On Thu, Aug 11, 2011 at 03:50:33AM +0200, Lars-Peter Clausen wrote:
On 08/11/2011 02:33 AM, Mark Brown wrote:
Like I say I'm really not happy about adding further non-standard driver specifics to the Analog drivers, they're already not the best and they don't really seem to be getting much attention from anyone so I'm not confident anyone will come along and reverse any temporary bodges. I'd be reasonably happy with something temporary for 3.1 if we already have a fix in place for 3.2 but I don't have much confidence that anyone will work on that.
So, just switch the ad193x driver to a rbcache.
That's one of the suggestions I made earlier, obviously it's painful for the register default table at present though.

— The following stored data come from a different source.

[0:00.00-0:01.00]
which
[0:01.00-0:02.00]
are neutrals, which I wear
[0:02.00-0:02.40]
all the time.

And if we have to add our own read function we could as very well add our own write function which simply reinstates the old caching behavior.

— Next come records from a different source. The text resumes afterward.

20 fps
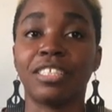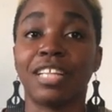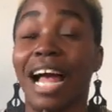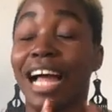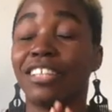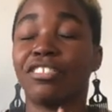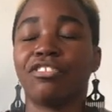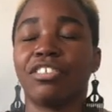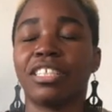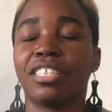
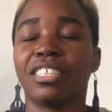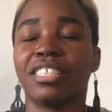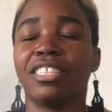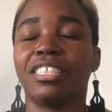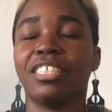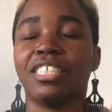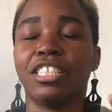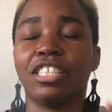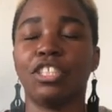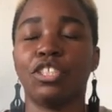addresses
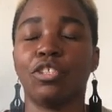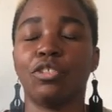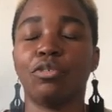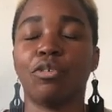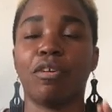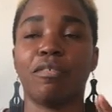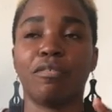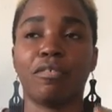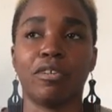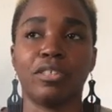the issue
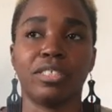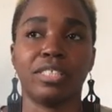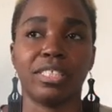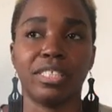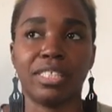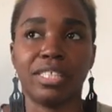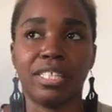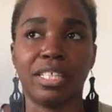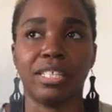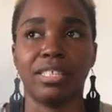of
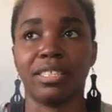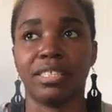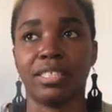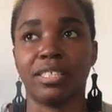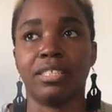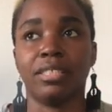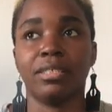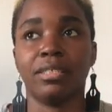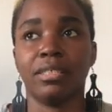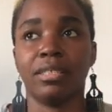
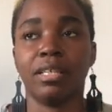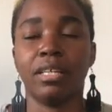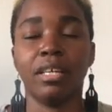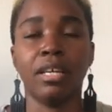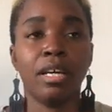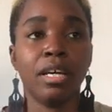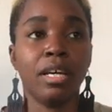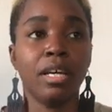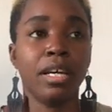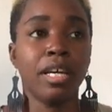consistency?
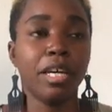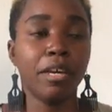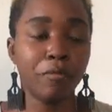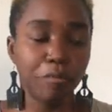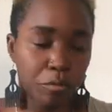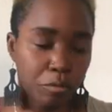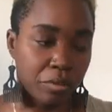If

If the driver needs its own custom I/O it should do both read and write.
We don't need reads if we cache writes. In the old ASoC IO code there wasn't even SPI read support.
Yeah, that's for the volatile case where we skip having a cache at all.

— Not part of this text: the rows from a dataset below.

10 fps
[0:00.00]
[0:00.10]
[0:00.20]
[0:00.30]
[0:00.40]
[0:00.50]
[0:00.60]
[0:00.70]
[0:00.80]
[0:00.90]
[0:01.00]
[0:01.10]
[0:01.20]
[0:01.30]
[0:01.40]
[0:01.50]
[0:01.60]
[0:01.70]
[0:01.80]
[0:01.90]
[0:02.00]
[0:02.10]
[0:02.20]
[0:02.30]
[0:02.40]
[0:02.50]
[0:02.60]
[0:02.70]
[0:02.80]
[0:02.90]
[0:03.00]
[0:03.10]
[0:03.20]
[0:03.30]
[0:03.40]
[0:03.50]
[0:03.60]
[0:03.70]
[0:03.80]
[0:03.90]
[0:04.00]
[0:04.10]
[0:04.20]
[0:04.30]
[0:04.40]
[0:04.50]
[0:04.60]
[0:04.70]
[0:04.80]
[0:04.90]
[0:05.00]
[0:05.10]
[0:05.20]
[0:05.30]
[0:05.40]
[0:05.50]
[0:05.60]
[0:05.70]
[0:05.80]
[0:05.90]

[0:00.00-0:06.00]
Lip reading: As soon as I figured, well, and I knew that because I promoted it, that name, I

Yes, I had a look at the rbcache the other day. The current code doesn't seem to be optimal. For example adjacent don't seem to be joined, so for example if I have 3 registers and write them in the order 0,2,1 I'll still end up with 2 blocks. But that's of course something that can be fixed. And I had almost been sold on it, if there wasn't the default register issue.
None of the current ASoC code will coalesce register writes at all, and in the case where you're doing writes to registers that aren't actually adjacent it's going to be marginal if it's better to transmit the intervening register or transmit another register address. That only really makes a difference during cache sync anyway.
If we also provide a more compact way of representing the defaults that devices with sparse registers can use then that problem will go away too.
What do you have in mind for this? An array of pairs of register and value?
Yes, as I said in one of the earlier messages in this thread. It seems like a good combination of being writable/legible and compact.